I am proud to have recently introduced legislation to stop companies from misclassifying workers as independent contractors and to make it easier for workers to form unions. Sixteen of my Senate colleagues have cosponsored that bill.

My last public event of the day in Southern California was a wonderful and unique experience. Along with some of the leading criminal justice advocates in the country—Shaun King, Patrisse Cullors, Ivette Ale, Melina Abdullah, Jayda Rasberry, and Jasmyne Cannick—we held a rally, actually two rallies, calling for fundamental reform of our broken criminal justice system. The event was held at the Million Dollar Theatre, the oldest movie house in Los Angeles, which seats 2,300 people. The reason we held two rallies was that we had a large overflow crowd, and before we began the event in the theater, we had to go outside and address the thousand people who were unable to get in.

The size of the crowd told me something very important. And that was that criminal justice was no longer a fringe issue, supported by Black Lives Matter and a handful of other grassroots organizations. Because of the tireless work of the people who were up on the stage with me, people who had devoted their entire lives to the struggle, criminal justice was an issue that was now prime time and was finally getting the attention it deserved.

Shaun King, who had helped organize the event, had a really brilliant idea.

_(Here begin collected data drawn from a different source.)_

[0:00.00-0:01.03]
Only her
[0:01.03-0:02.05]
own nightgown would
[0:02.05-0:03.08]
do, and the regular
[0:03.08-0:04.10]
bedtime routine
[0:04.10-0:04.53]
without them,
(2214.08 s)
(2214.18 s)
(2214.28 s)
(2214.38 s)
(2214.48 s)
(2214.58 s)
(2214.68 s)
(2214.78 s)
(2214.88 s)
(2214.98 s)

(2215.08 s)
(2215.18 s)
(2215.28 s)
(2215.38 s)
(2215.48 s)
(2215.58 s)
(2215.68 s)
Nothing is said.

He was trying to redefine the function of a district attorney or a prosecutor. He talked about Real Justice PAC, an organization he had cofounded, which was helping elect progressive district attorneys and prosecutors across the country. This organization was supporting candidates who were not about simply locking up more and more people. Instead, they were trying to address the real causes of crime and to lower the jail population.

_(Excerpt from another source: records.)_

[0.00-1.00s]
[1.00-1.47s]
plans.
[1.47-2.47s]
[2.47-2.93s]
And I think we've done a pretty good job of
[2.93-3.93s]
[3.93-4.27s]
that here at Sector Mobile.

Patrisse Cullors is an artist and organizer and a cofounder of Black Lives Matter. She talked about her efforts to stop a $3.5 billion jail expansion plan in Los Angeles County. In this effort, she couldn’t be more right. Think about it for a moment. Schools and job-training programs around the country are underfunded, and we have millions of kids leaving school completely unprepared to find jobs in today’s complex economy. Somehow, we have billions of dollars available for more jails and incarceration, but we can’t afford to provide these kids with the education they need to survive in modern America. That doesn’t make a lot of sense to me.

I was honored to be up on a stage with these heroes and heroines and will continue working with them in the months and years to come. Let us end the international embarrassment of the United States having more people in jail than any other country. Instead, let’s fight to make this country the best educated on the planet.